Возможно, именно поэтому большинство сегодняшних (и при том далеко не самых плохих) спектаклей рассчитано на наиболее легко вызываемую эмоцию - на смех. В устах моей подруги-театралки фраза: "Ты знаешь, я хохотала в голос!" - с некоторых пор стала высшей похвалой спектаклю. Васильев же, подобно брату Хорхе из "Имени Розы" Умберто Эко, считает смех "слабостью, гнилостью, распущенностью нашей плоти", ведь Христос, по свидетельству Евангелия, никогда не смеялся. Но Васильев отвергает не только смех, он вообще не ставит перед собой задачи вызывать у кого-нибудь какие-нибудь чувства. Его сферы - не порывы души, а состояния духа.
Актеры Васильева (Моцарта играет Игорь Яцко, а Сальери - Владимир Лавров) на сцене "Школы драматического искусства" (вернее, на полу - сцена как таковая там отсутствует) представляют собой полную противоположность тому, что сейчас востребовано в качестве драматического актера. Русский актер нашего времени - это такой харизматический шаман, гипнотизирующий зрителя, вполне целостно существующий в своей энергетике, отдельно от сцены. Успех или провал зависят исключительно от правильности выбора: харизма и роль должны совпасть.
Васильевские же актеры антиэнергетичны. Недоброжелатель назовет их лишенными собственной воли марионетками. Но они скорее овеществленные идеи режиссера, наделенные телом ровно на время, которое длится действие. (Заметим в скобках, что таков и должен быть идеальный театр: ни до представления, ни после него ничего не существует.)
Отказавшись от самой идеи вовлечения (а заодно и развлечения), Васильев сознательно загнал себя в тупик. Мистерия не развивается. Она просто совершается каждый раз в этом тупике имени Анатолия Васильева. И иногда на участников снисходит просветление.
Жертва
Постановка пьесы предполагает ее прочтение. Во всех смыслах: актеры читают текст, режиссер "читает" пьесу, решая для себя, "о чем" будет его постановка.

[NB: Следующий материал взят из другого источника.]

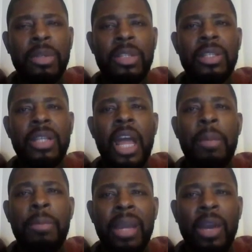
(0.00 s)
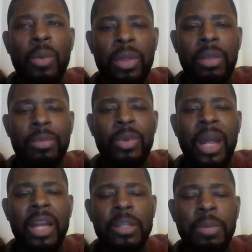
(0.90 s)
but just kind of being with them through
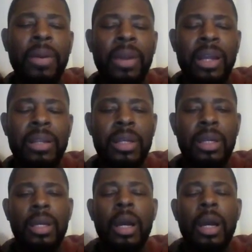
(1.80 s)
that experience.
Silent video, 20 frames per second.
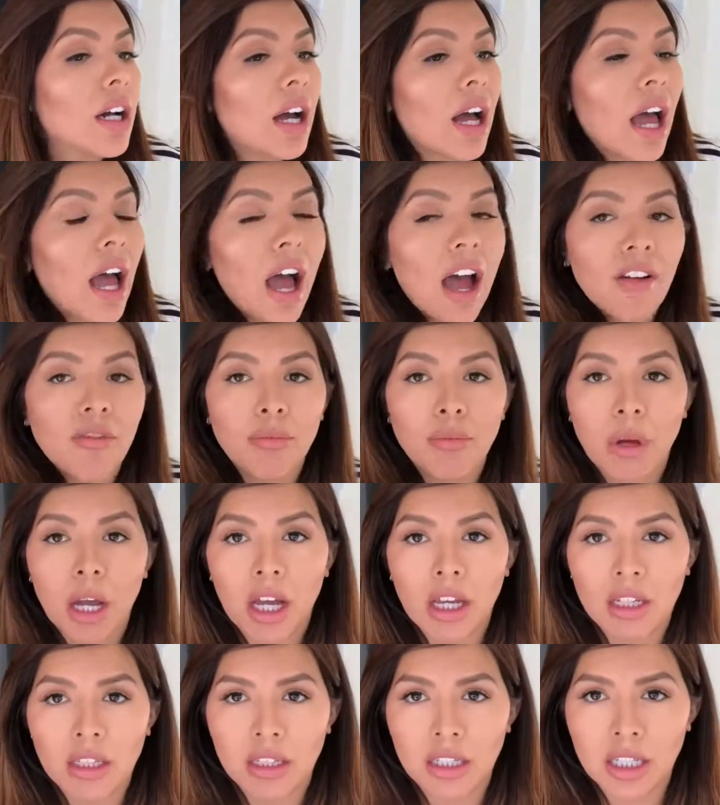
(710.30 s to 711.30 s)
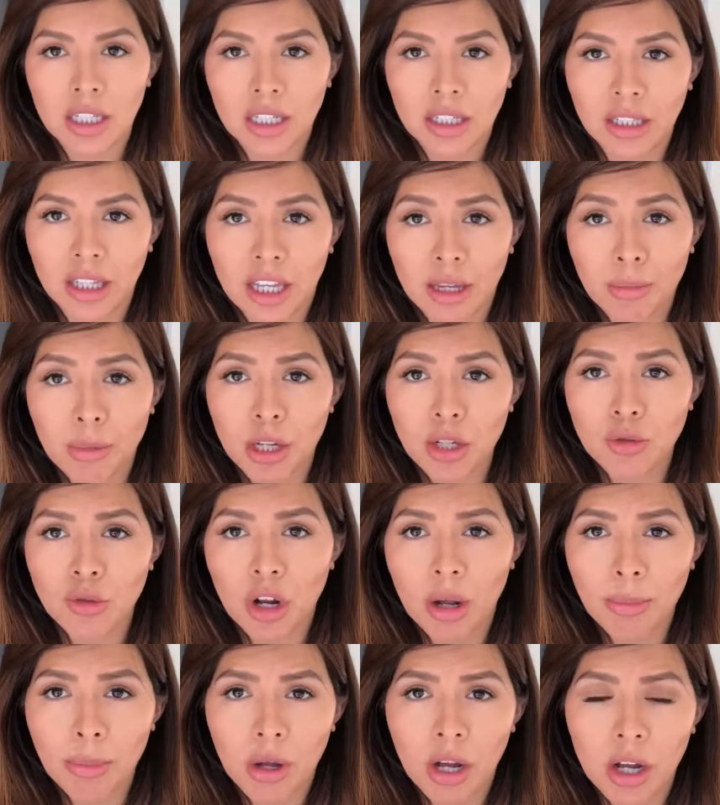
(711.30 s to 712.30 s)
have mine in like my
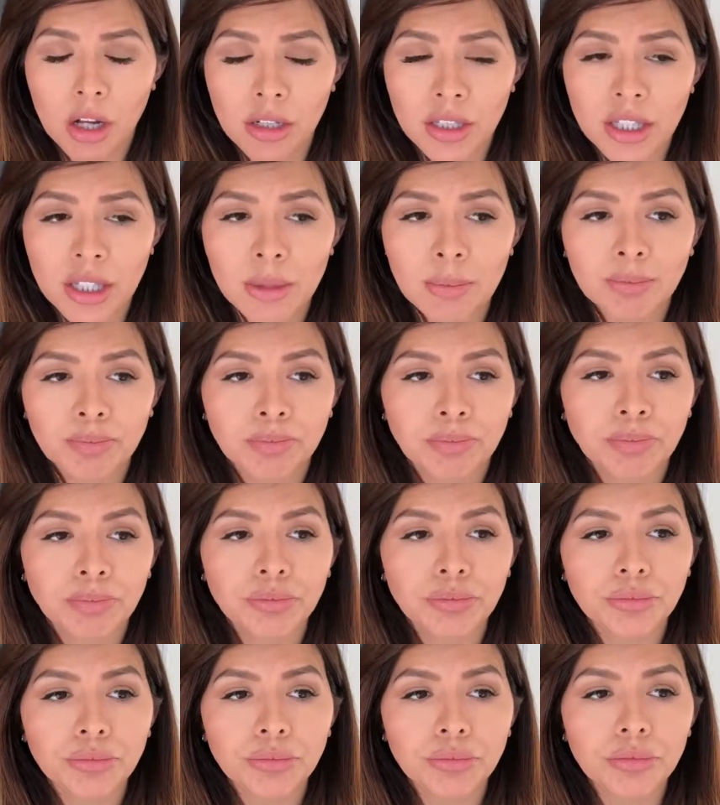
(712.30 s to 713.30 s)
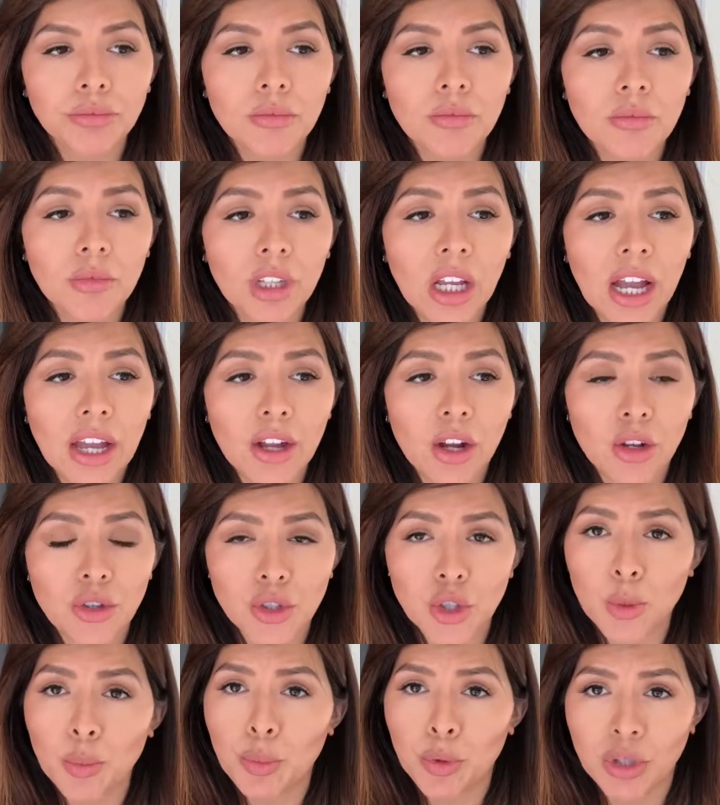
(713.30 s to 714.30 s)
Dropbox. I
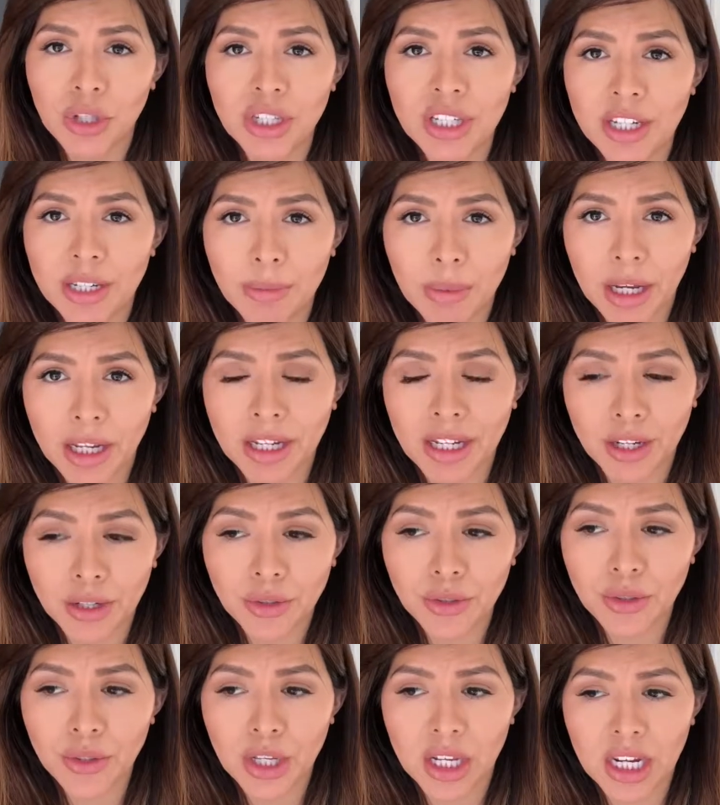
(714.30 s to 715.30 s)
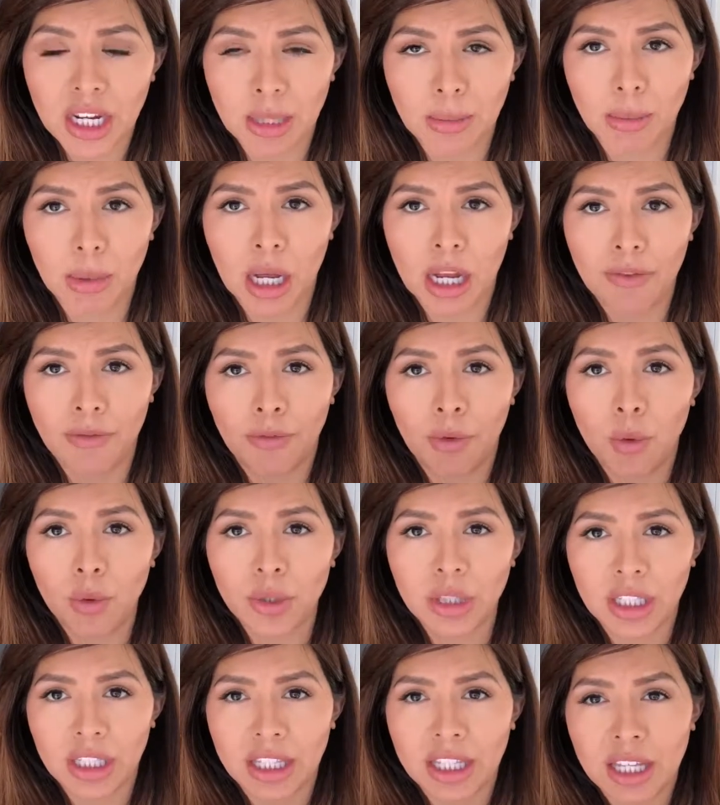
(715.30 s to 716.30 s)
also printed mine out and I
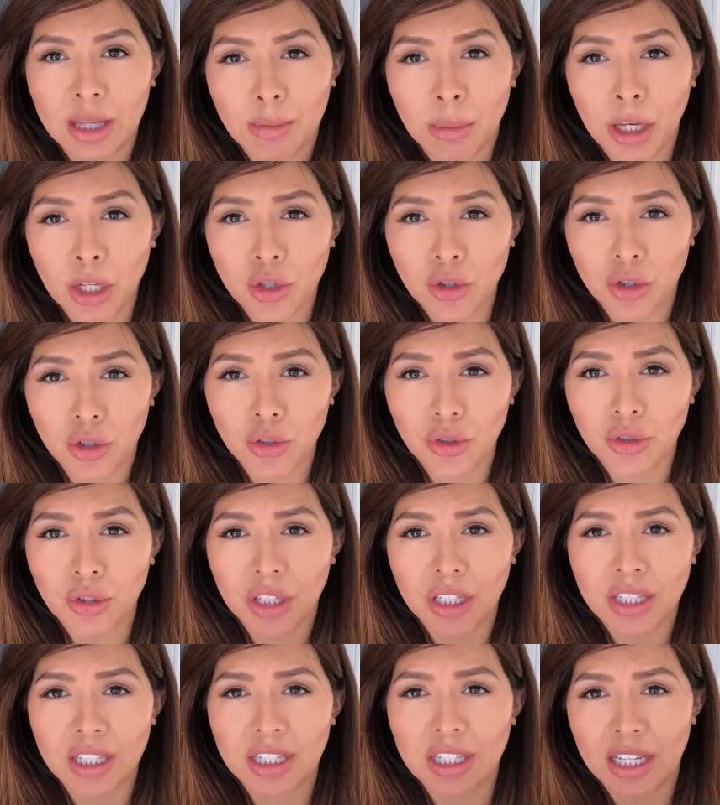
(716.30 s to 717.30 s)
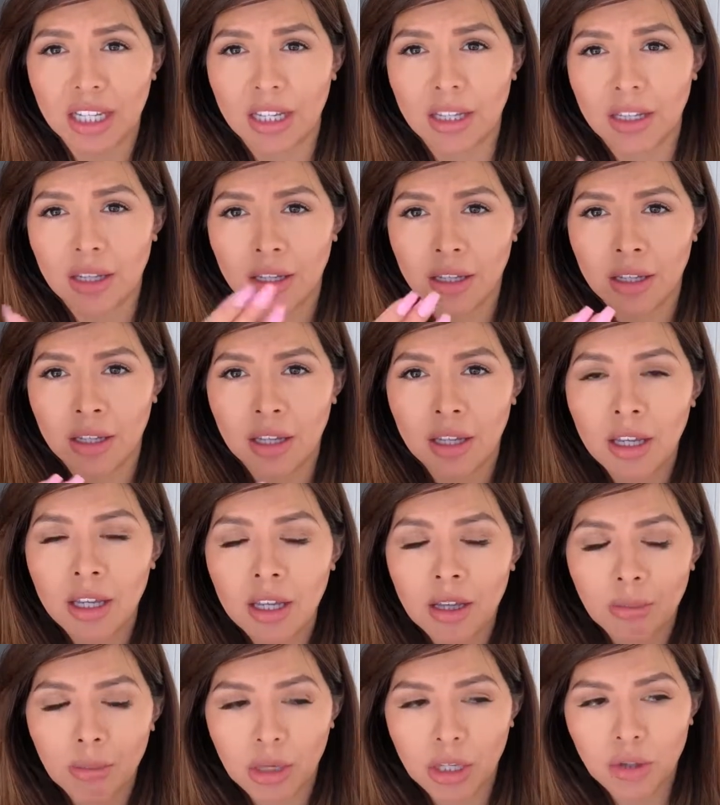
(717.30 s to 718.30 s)
fold it like in my journal because it's like
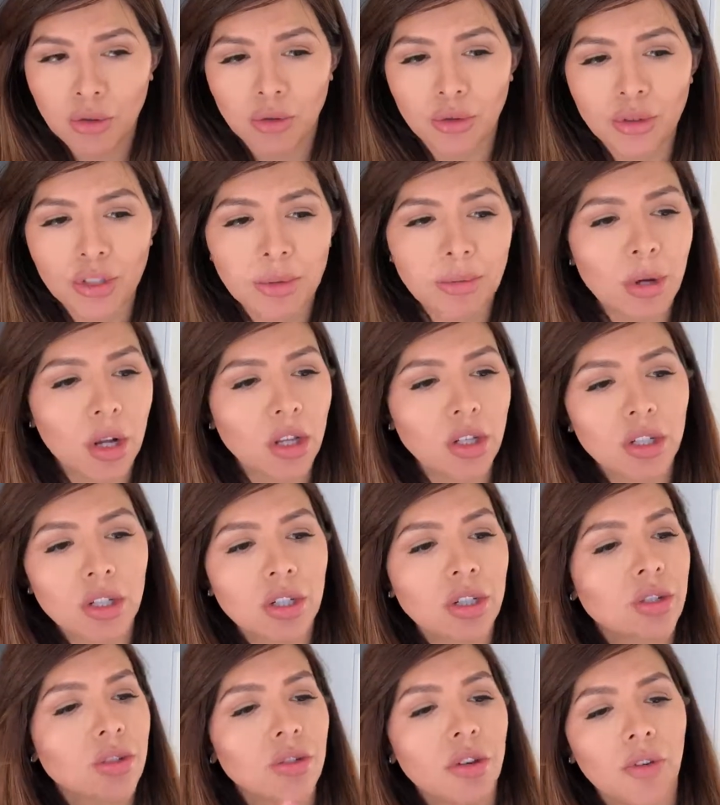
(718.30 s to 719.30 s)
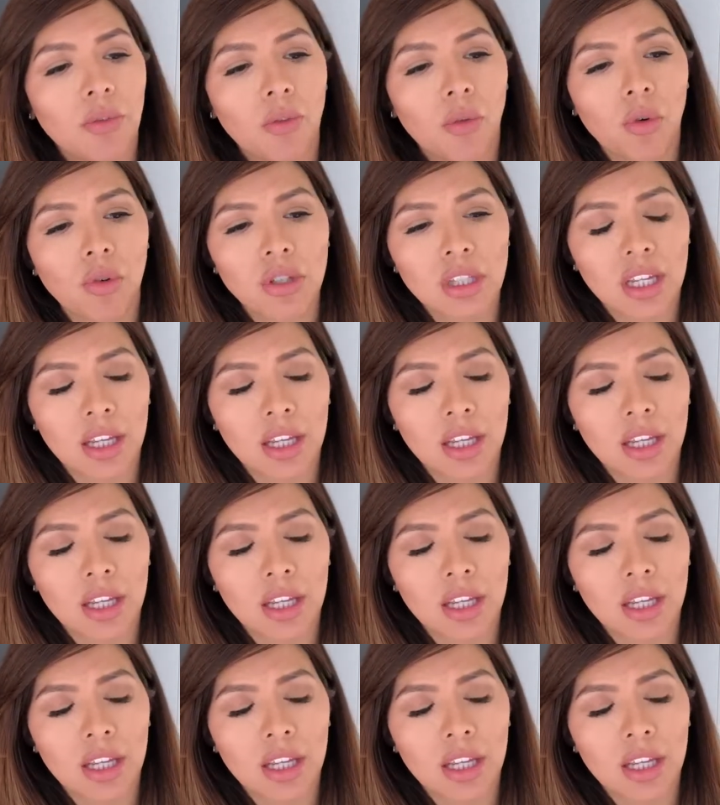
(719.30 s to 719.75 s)
my journal's smaller. So I fold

У Васильева актеры читают текст странным речитативом, произнося слова с как бы неправильными тоническими ударениями, не позволяя убаюкать себя прелести стихотворного размера. Это, по словам самого Васильева, одна из техник, дающая ему и его ученикам возможность "добиться прозрачности и взмыть вверх в метафизические выси". Саму пьесу режиссер никак "по-новому" не читает: Сальери убивает Моцарта, потому что тот кажется ему недостойным своего гения. Но все действие в целом: сама драма, латинский реквием с представленным на сцене обрядом освящения хлебов и повторяющаяся концовка, в которой Моцарт выпивает отравленное вино (заметим, что яд Сальери хранит внутри распятия) уже не из бокала, а из чаши, похожей на церковную, несет другой смысл. Отпив из чаши, Моцарт из косноязычного весельчака превращается в существо самоуглубленное, величественное и даже страшное. Уходя "заснуть", он запечатлевает на щеке Сальери поцелуй - вроде того, каким Иисус прощает Великого Инквизитора. Но и до того, как это столь наглядно проявляется, составляющие васильевского спектакля сливаются в мистерию о жертвоприношении гения, заранее знающего, подобно Христу, что в мире, где царит "презренная польза", он обречен.
Ода Радости
Но это не мрачная мистерия. Ансамбль древнерусской духовной музыки "Сирин", исполняющий Реквием, появляется в блестящих золотом костюмах, скопированных со средневековой фламандской церковной живописи. В середине исполнения, фигуры, представляющие собой оживший иконостас, поднимаются со своих мест и начинают танцевать. Прямо как в сказке Андерсена, где изображения святых сошли с иконостаса, чтобы показать ребенку рай и окрестности. Песнь о смерти (по весьма сдержанному отзыву музыкального критика Петра Поспелова, "православный постмодернист" Мартынов сложил свой Реквием из собственно моцартовских тем, средневековых юбеляций, диктантов по сольфеджио, танцевальных наигрышей и детских считалок) переходит в гимн вечной жизни.
Средневековые мистики призывали "умереть для Бога, чтобы жить в Боге". В этом мире гений обречен. И поэтому он жив.